[DATA SECTION]:
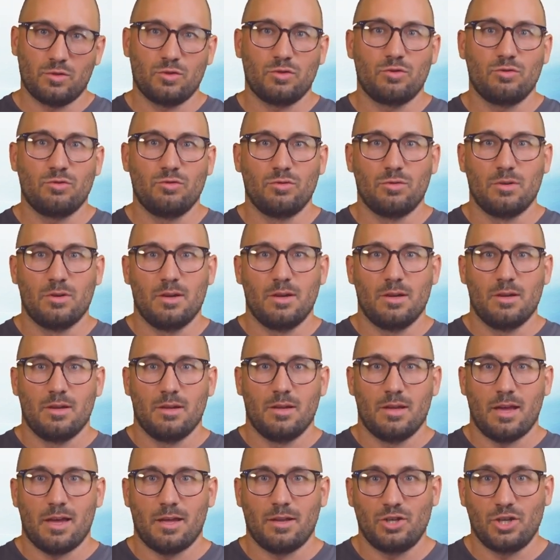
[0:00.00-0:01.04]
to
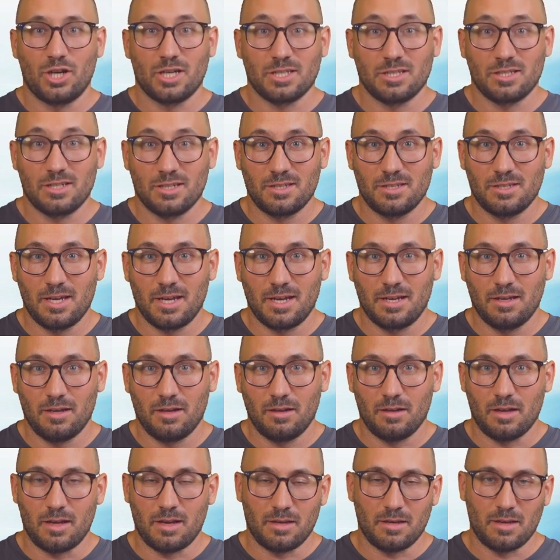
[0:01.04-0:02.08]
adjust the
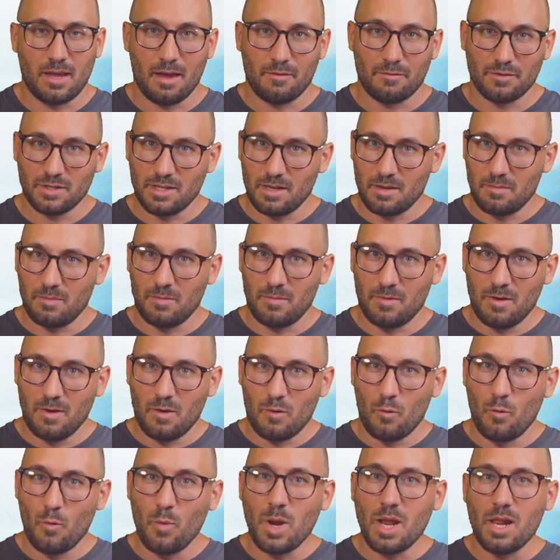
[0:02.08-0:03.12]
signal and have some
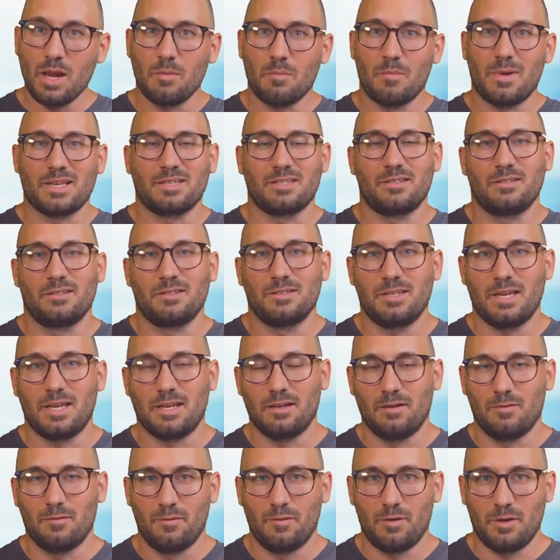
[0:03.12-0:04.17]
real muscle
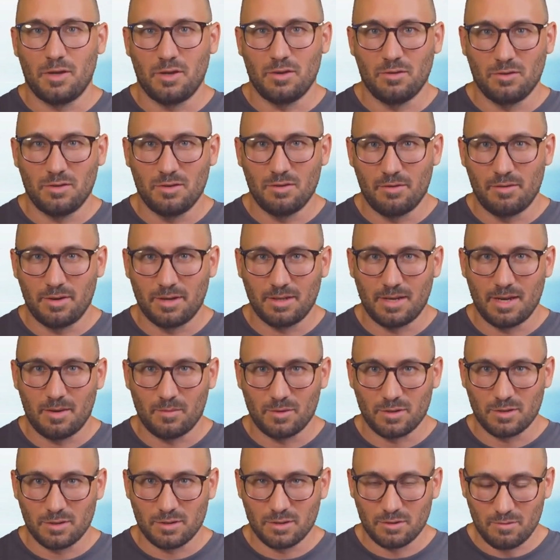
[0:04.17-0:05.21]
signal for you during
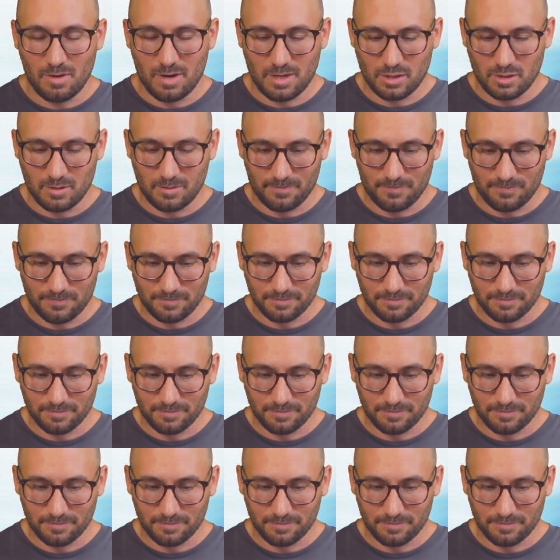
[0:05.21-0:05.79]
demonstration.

[YOUR INSTRUCTIONS]:
Word-for-word transcript, pictures excluded: copy all the material above.

[ANSWER SPACE]:
[0:00.00-0:01.04]
to
[0:01.04-0:02.08]
adjust the
[0:02.08-0:03.12]
signal and have some
[0:03.12-0:04.17]
real muscle
[0:04.17-0:05.21]
signal for you during
[0:05.21-0:05.79]
demonstration.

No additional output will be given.